L’aspetto economico e di mercato e guida tecnica operativa
Trasformare i costi in ricavi: il valore nascosto nelle demolizioni
Spesso i proprietari di immobili considerano la demolizione come un puro costo. Tuttavia, un’analisi attenta dei materiali presenti all’interno e all’esterno dell’edificio può rivelare un vero e proprio tesoro.
| Materiale | Potenziale di Mercato | Destinazione d’Uso |
| Cotto Antico | Altissimo | Pavimentazioni di pregio, restauri |
| Travi in Rovere/Castagno | Elevato | Arredamento su misura, tetti a vista |
| Pietre da Taglio | Medio-Alto | Rivestimenti esterni, giardini |
| Infissi e Ferramenta | Medio | Restauro conservativo, design industriale |
Il risparmio per chi costruisce:
Utilizzare materiali di recupero può sembrare più costoso inizialmente per via della manodopera, ma il valore aggiunto che conferiscono all’immobile finito supera di gran lunga l’investimento. Una casa con pavimenti originali in cementine o pietre locali ha un valore di mercato superiore rispetto a una dotata di materiali standardizzati.
Demolizione selettiva: come estrarre il valore senza danni
La demolizione selettiva è l’operazione tecnica che permette di separare i materiali di pregio dalle macerie comuni (inerte).
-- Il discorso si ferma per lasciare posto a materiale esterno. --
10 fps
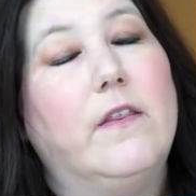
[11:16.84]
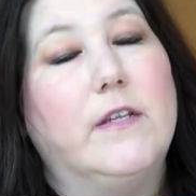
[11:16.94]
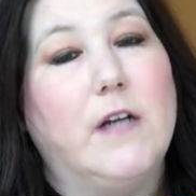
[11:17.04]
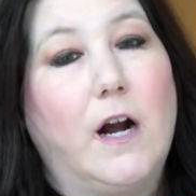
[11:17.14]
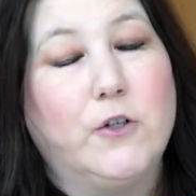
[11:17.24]

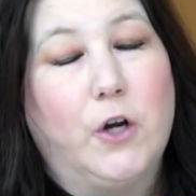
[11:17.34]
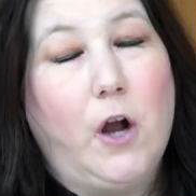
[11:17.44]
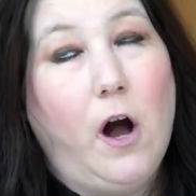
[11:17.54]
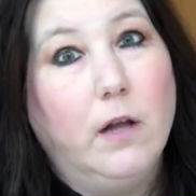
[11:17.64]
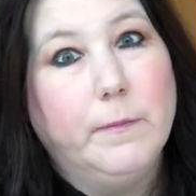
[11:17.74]
the doctor
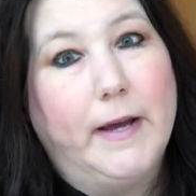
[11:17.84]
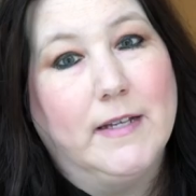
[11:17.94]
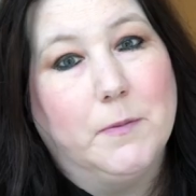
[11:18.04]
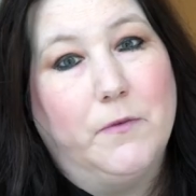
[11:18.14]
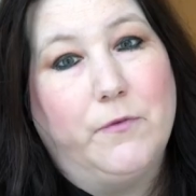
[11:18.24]
called my
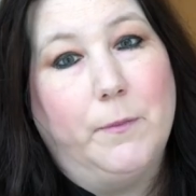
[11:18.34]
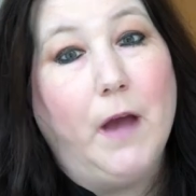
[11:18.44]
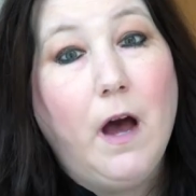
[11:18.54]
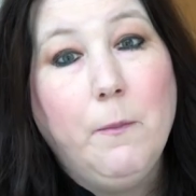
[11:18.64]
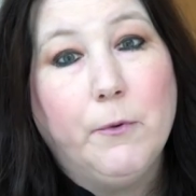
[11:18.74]
husband from
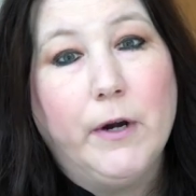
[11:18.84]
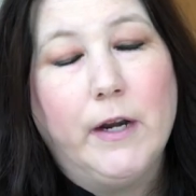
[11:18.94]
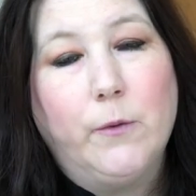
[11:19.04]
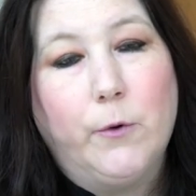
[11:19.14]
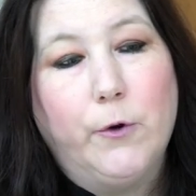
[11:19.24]
the
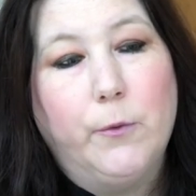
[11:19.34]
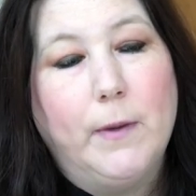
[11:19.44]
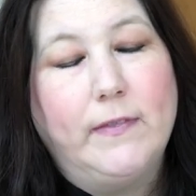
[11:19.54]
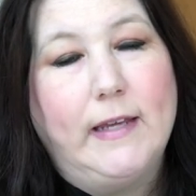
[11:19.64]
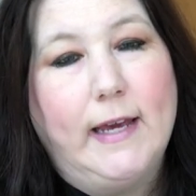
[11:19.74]
operating room
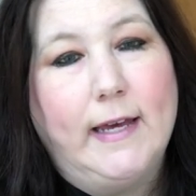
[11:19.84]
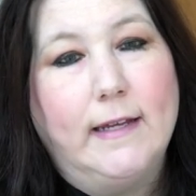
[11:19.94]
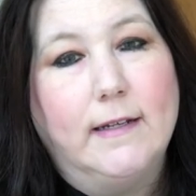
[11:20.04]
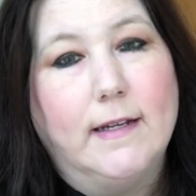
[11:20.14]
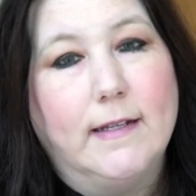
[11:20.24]
at the
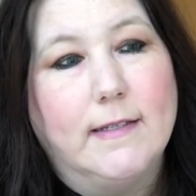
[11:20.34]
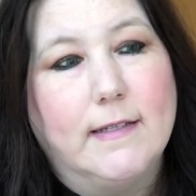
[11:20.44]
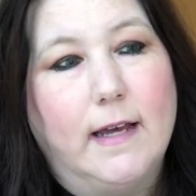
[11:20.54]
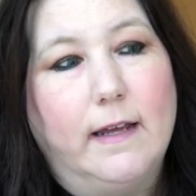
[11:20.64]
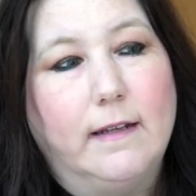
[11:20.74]
end and
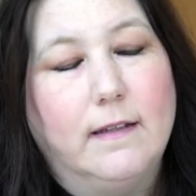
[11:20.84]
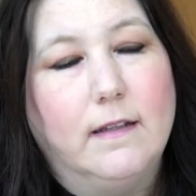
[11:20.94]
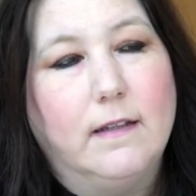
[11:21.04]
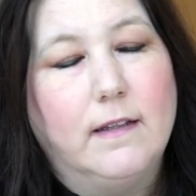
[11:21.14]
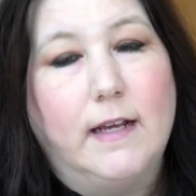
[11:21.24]
said
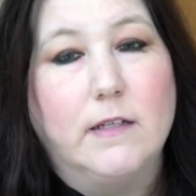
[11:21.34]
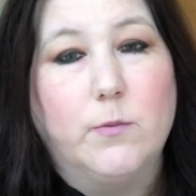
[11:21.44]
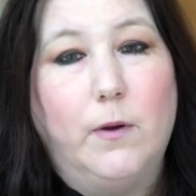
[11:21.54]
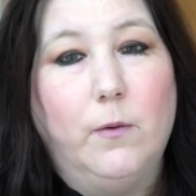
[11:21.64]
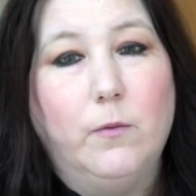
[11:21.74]

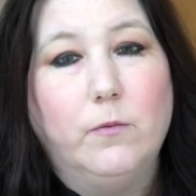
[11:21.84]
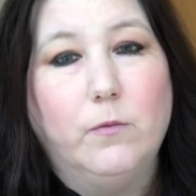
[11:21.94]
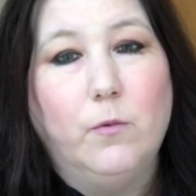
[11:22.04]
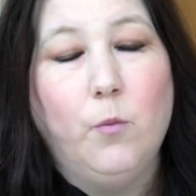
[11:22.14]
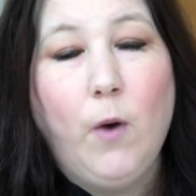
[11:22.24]
things went
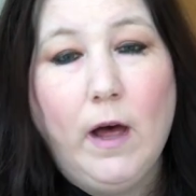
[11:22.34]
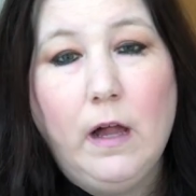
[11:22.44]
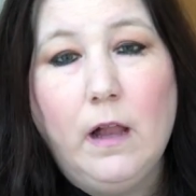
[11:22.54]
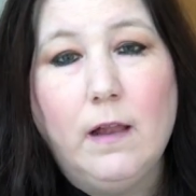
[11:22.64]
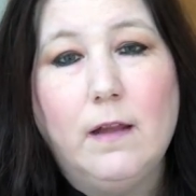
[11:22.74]

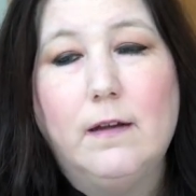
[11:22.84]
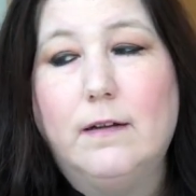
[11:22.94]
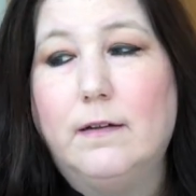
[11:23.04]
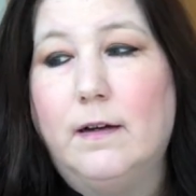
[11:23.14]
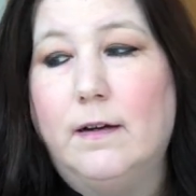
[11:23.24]
well,
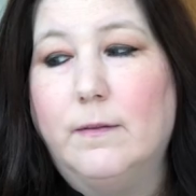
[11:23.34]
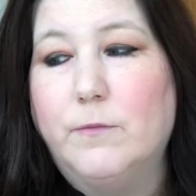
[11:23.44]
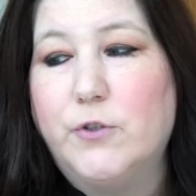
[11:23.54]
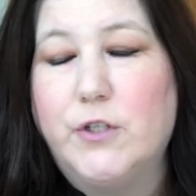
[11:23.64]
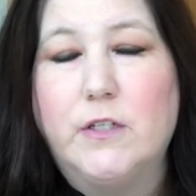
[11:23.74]

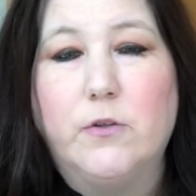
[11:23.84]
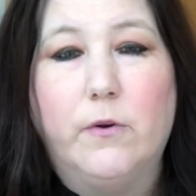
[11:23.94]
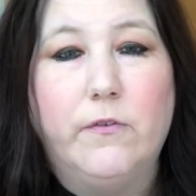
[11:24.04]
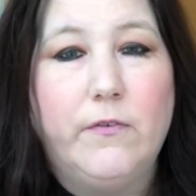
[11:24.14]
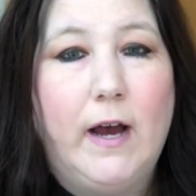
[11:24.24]
she's
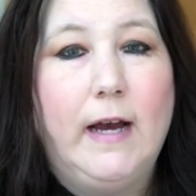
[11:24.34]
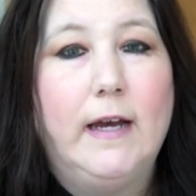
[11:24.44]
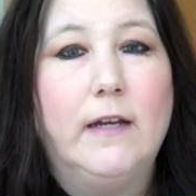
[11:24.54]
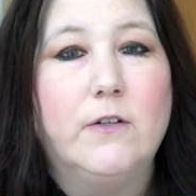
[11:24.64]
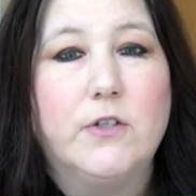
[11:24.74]
doing
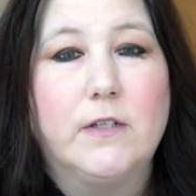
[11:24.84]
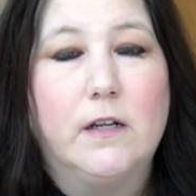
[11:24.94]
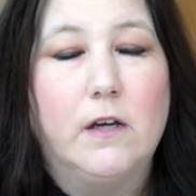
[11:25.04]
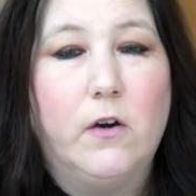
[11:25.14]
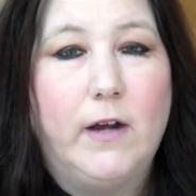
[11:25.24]
fine, she's
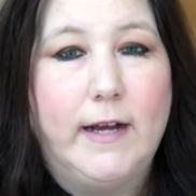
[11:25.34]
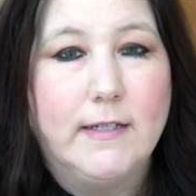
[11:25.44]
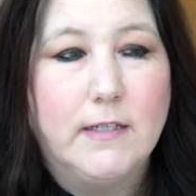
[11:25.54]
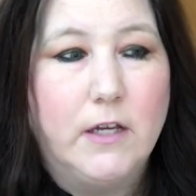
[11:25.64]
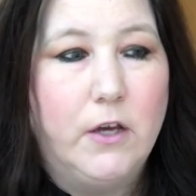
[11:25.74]
going to go to
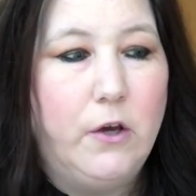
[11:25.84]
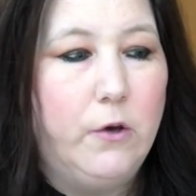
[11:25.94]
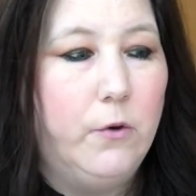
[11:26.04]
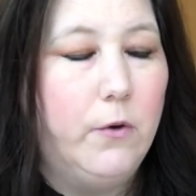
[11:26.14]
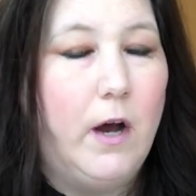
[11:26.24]

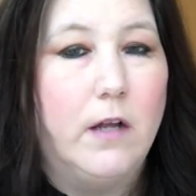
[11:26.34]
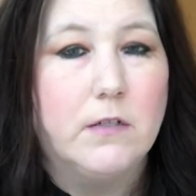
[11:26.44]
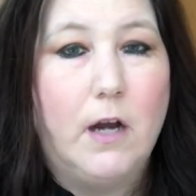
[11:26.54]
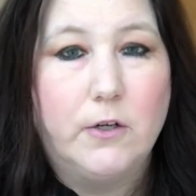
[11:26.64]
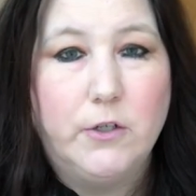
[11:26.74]
ICU, I'll
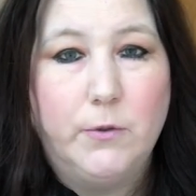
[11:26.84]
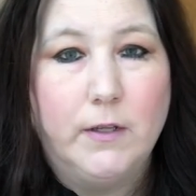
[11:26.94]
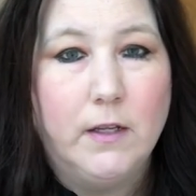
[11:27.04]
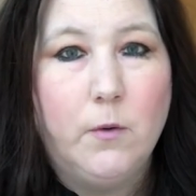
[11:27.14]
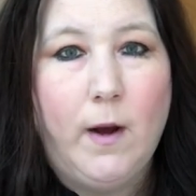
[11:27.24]
talk to you in
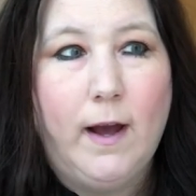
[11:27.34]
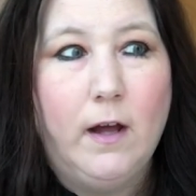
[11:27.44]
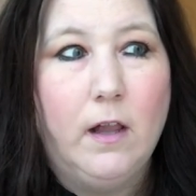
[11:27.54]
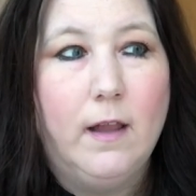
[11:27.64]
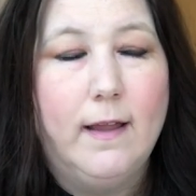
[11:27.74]
a little
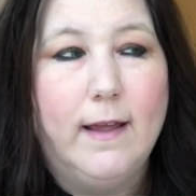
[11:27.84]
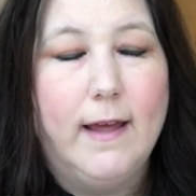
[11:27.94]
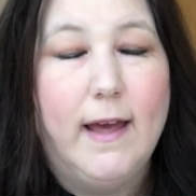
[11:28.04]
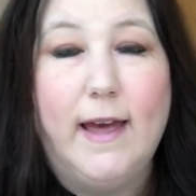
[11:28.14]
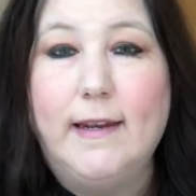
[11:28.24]
while.
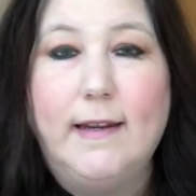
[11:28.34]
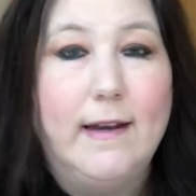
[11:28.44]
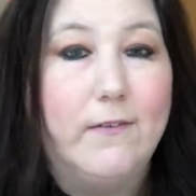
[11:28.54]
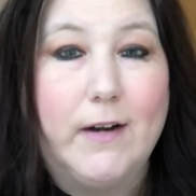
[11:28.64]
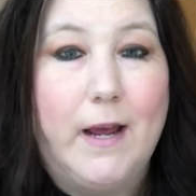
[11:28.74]
And he
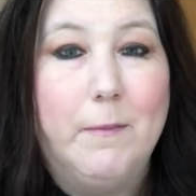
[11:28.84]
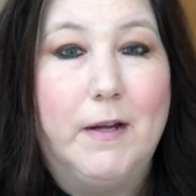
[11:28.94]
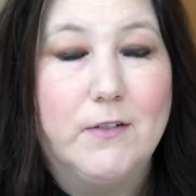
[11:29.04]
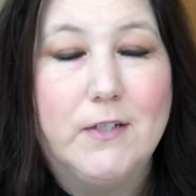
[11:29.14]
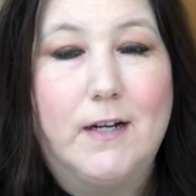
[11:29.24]
never came
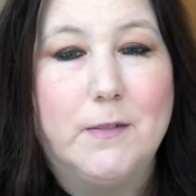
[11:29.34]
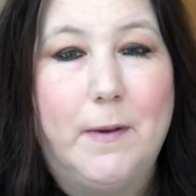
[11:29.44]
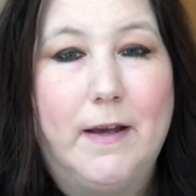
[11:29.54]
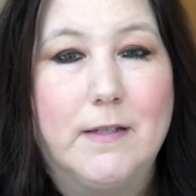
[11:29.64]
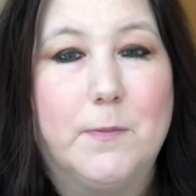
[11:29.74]
out to talk to
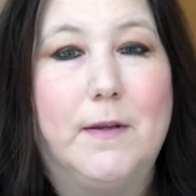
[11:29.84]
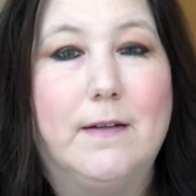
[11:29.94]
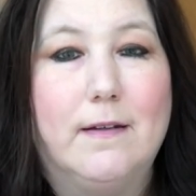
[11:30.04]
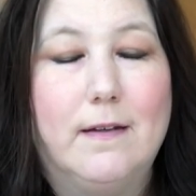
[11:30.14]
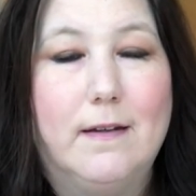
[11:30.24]
my husband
Per preservare l’integrità dei componenti, è necessario seguire un protocollo rigoroso.
Le fasi della demolizione selettiva
- Audit pre-demolizione: Un esperto cataloga gli elementi di pregio (interni ed esterni).
- Smantellamento degli interni: Prima di toccare le strutture, si rimuovono pavimenti, infissi, radiatori in ghisa e stucchi.
- Smontaggio del tetto e degli esterni: Si procede alla rimozione manuale di coppi, tegole e fregi architettonici.
- Pulizia e Stoccaggio: I materiali devono essere puliti dai residui di malta (spesso con tecniche a secco) e stoccati su pallet, protetti dall’umidità.
Nota Tecnica: È fondamentale evitare l’uso di vibrazioni eccessive vicino a elementi fragili come marmi o legni antichi, privilegiando attrezzi manuali o a bassa velocità.